The fibrotic cascade begins with injury — whether from alcohol, viral hepatitis, steatohepatitis, or biliary obstruction — and your chronic inflammation prerequisite explains what follows: repeated cycles of hepatocyte death trigger a repair response. Hepatic stellate cells (HSCs), normally quiescent fat-storing cells in the perisinusoidal space of Disse, become activated by inflammatory cytokines (TGF-β is the dominant fibrogenic signal). Activated HSCs transdifferentiate into myofibroblasts: they contract, proliferate, and secrete massive amounts of Type I and III collagen. This collagen deposits in the perisinusoidal space, replacing the normal low-resistance fenestrated endothelium with a dense fibrous matrix — a process called capillarization of the sinusoids. The liver is now organized not into functional lobules but into regenerative nodules of hepatocytes surrounded by fibrous septa. This architectural distortion has two major consequences: hepatocytes lose direct access to blood flow (losing function), and vascular resistance through the liver rises sharply.

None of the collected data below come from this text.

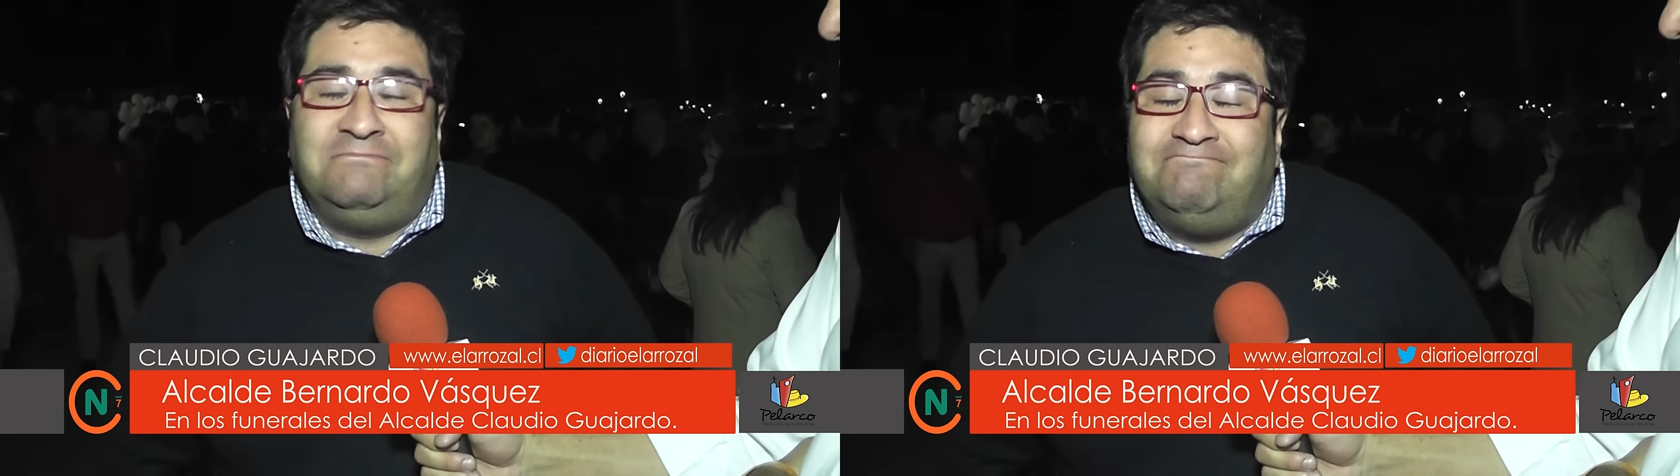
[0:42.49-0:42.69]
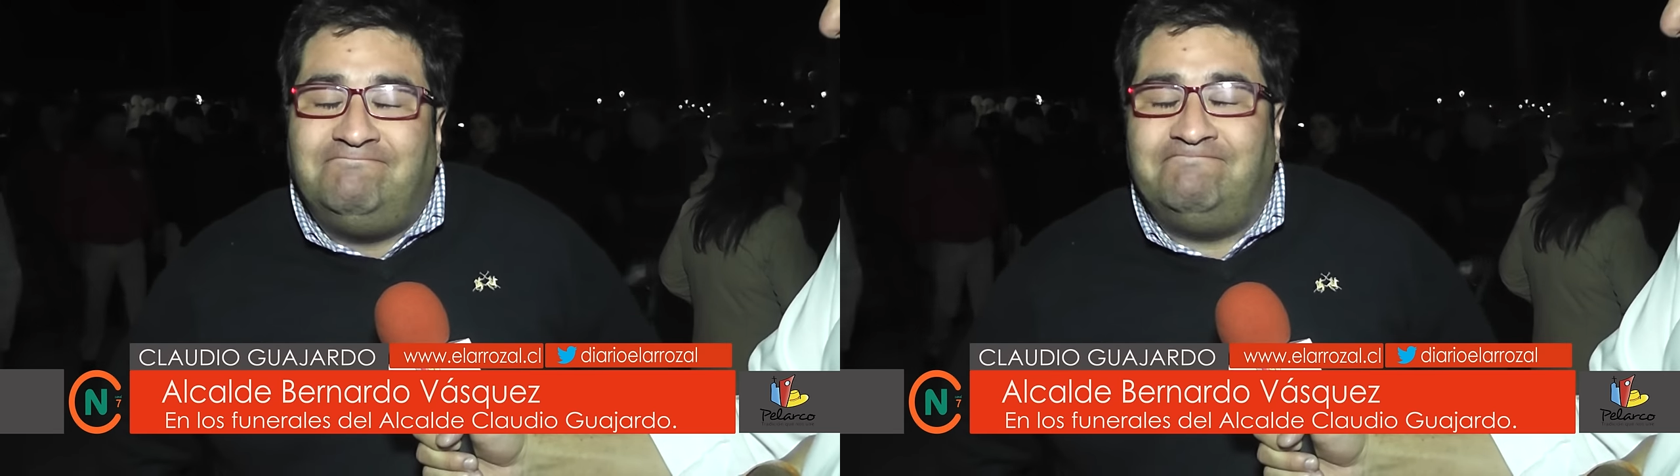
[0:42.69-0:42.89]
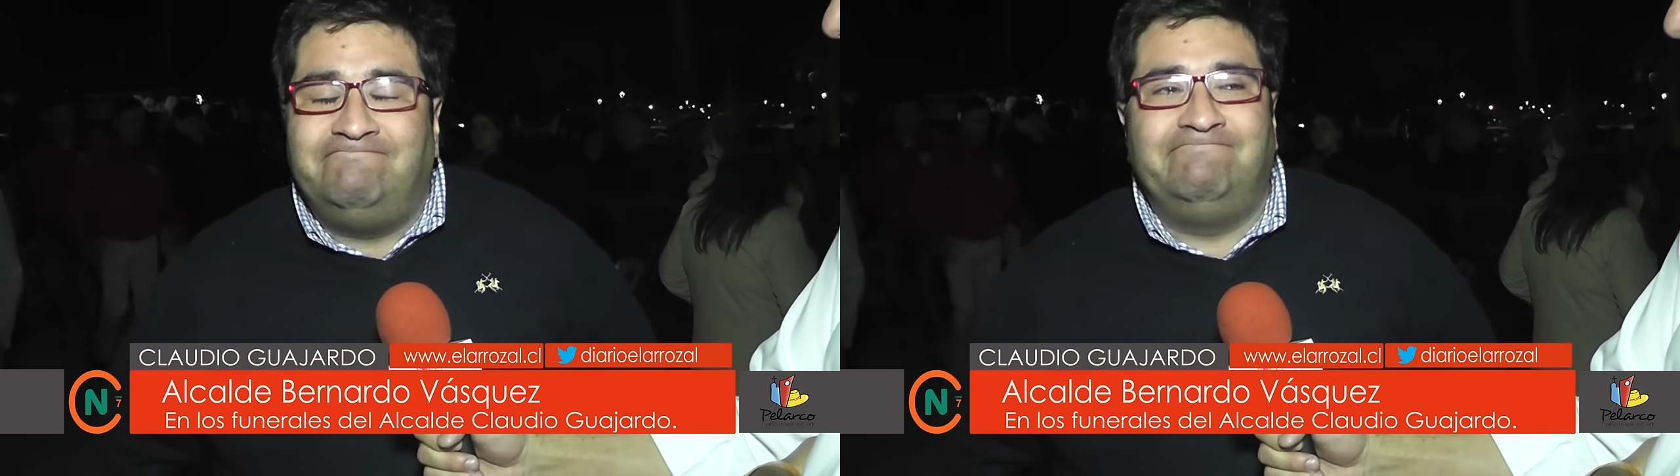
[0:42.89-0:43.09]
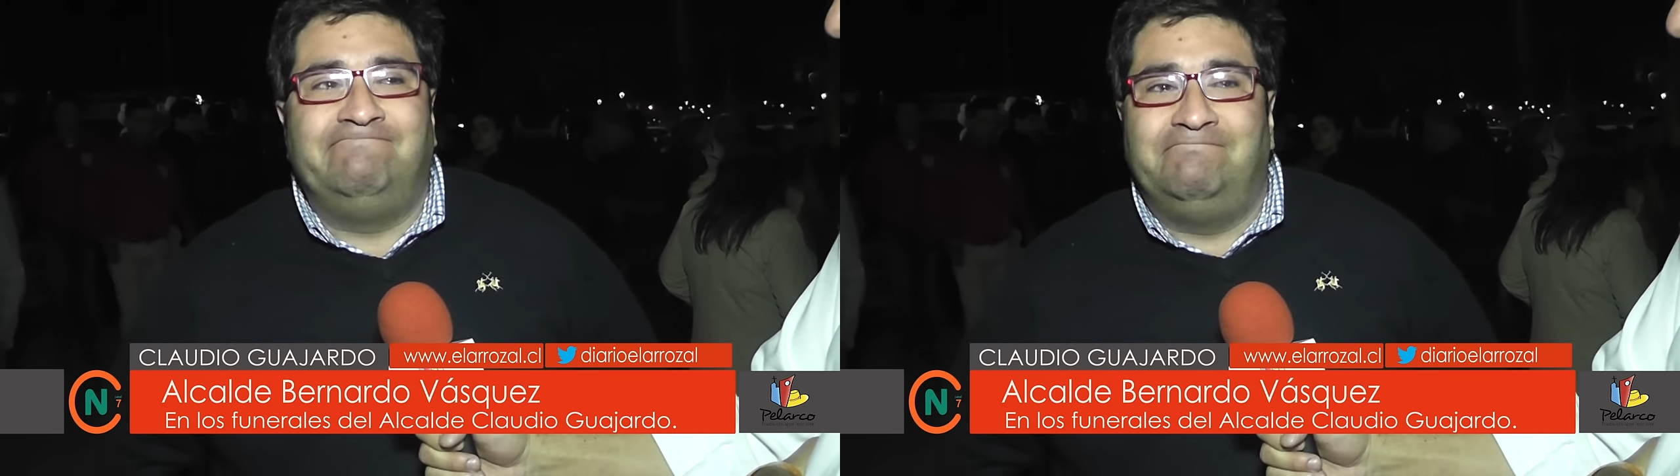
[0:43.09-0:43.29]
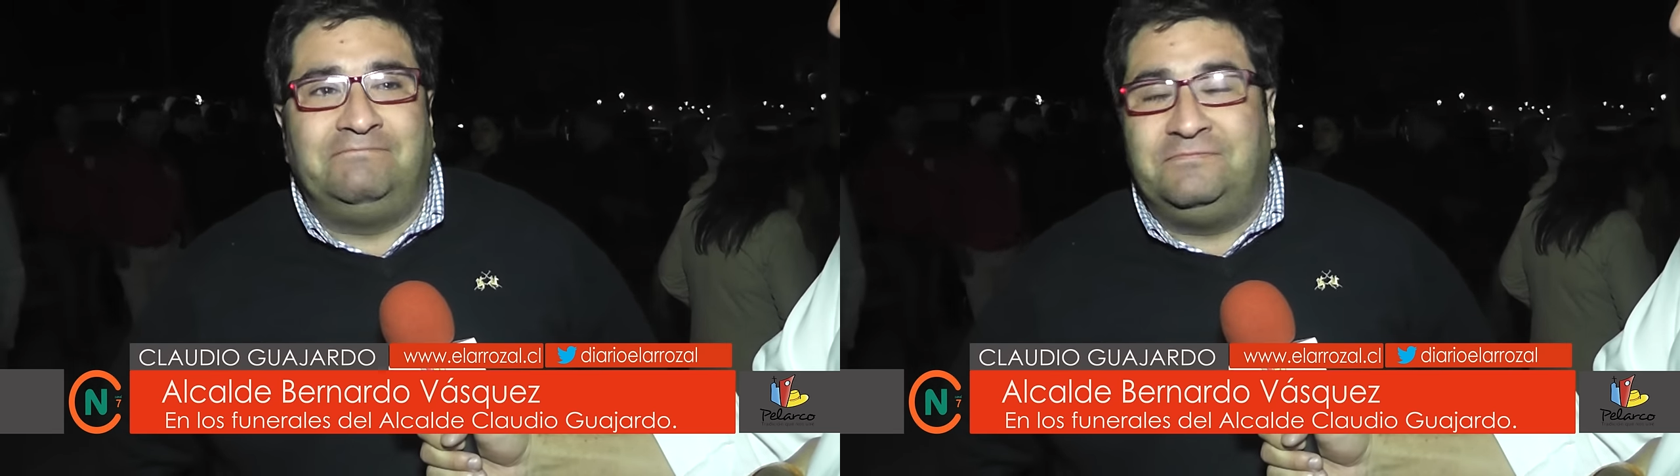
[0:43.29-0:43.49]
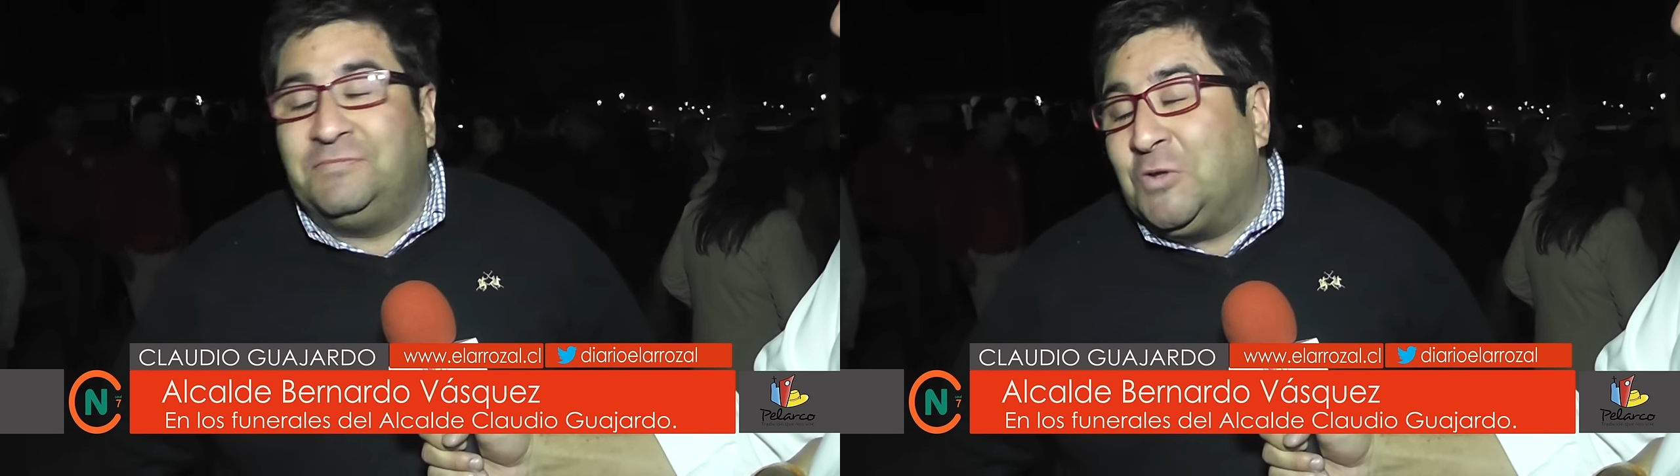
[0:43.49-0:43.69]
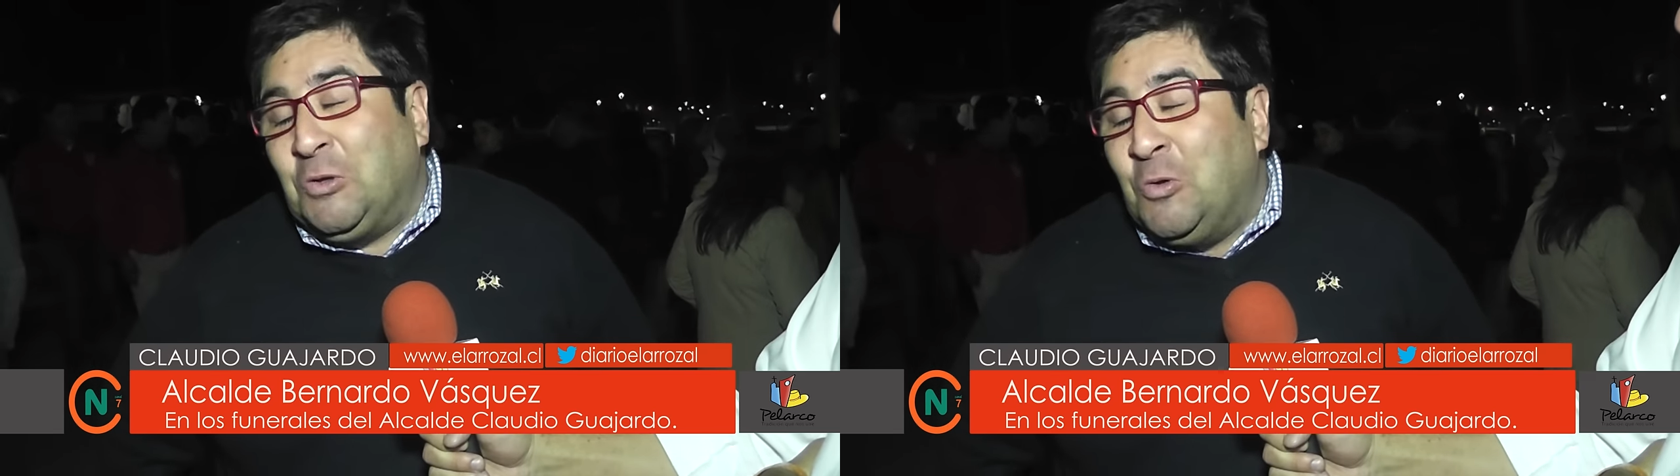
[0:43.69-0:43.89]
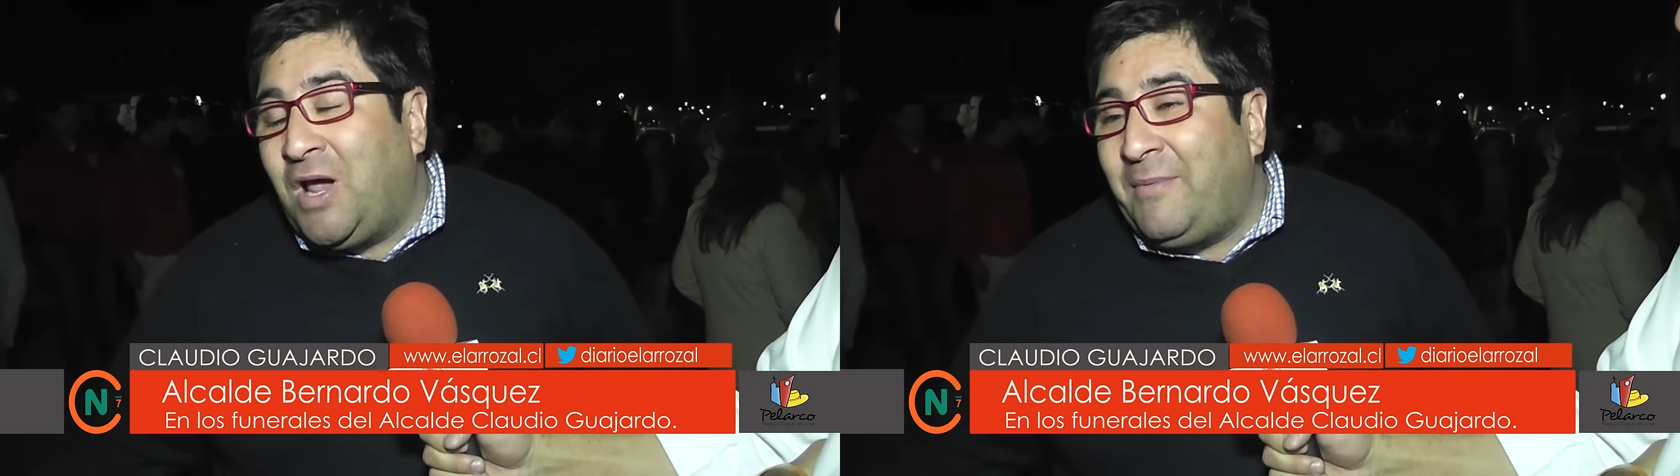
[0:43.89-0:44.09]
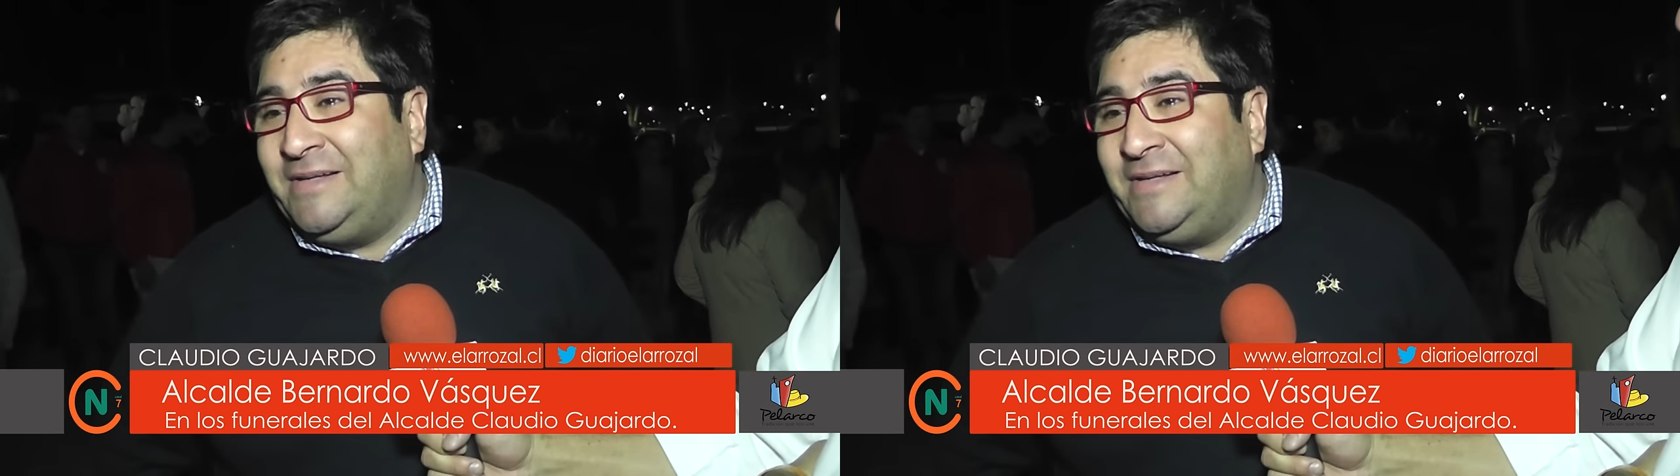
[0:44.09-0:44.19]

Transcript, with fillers: nunca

Portal hypertension follows directly from this increased vascular resistance. Portal venous pressure normally runs 5–10 mmHg; in cirrhosis it rises above 12 mmHg, which is the threshold at which complications develop. The portal system responds to back-pressure by developing portosystemic collaterals — new vascular channels that try to route blood around the liver. The most dangerous are esophageal and gastric varices: thin-walled vessels in the submucosa of the esophagus and stomach that balloon under portal pressure and can rupture catastrophically. Simultaneously, high portal pressure combined with low serum albumin (a synthetic failure) reduces oncotic pressure, pushing fluid from splanchnic vessels into the peritoneal cavity — the mechanism of ascites. Splanchnic vasodilation, driven by locally produced nitric oxide, worsens the situation by increasing portal blood flow even as resistance is already elevated.

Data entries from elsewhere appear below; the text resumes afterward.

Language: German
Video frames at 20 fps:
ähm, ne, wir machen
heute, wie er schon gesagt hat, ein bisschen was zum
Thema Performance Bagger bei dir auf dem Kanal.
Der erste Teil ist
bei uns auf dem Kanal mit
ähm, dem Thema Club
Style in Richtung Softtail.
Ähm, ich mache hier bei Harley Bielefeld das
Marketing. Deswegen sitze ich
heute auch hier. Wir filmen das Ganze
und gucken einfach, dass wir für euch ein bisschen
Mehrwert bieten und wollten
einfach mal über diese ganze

The clinical course divides into compensated cirrhosis (portal hypertension present but collaterals manage it; patient may be asymptomatic for years) and decompensated cirrhosis (variceal bleeding, ascites, spontaneous bacterial peritonitis, hepatic encephalopathy, hepatorenal syndrome). Hepatic encephalopathy is driven primarily by ammonia — your liver function knowledge explains that the liver normally converts ammonia from gut bacterial metabolism to urea. When portosystemic shunting bypasses the liver, ammonia reaches the systemic circulation and the brain, impairing astrocyte function and producing neurological symptoms ranging from subtle personality changes to coma. The Child-Pugh and MELD scores you encounter in clinical training quantify the degree of synthetic failure (INR, albumin, bilirubin) and the portal hypertension complications (ascites, encephalopathy) to predict prognosis and prioritize transplantation — the only definitive therapy for end-stage disease.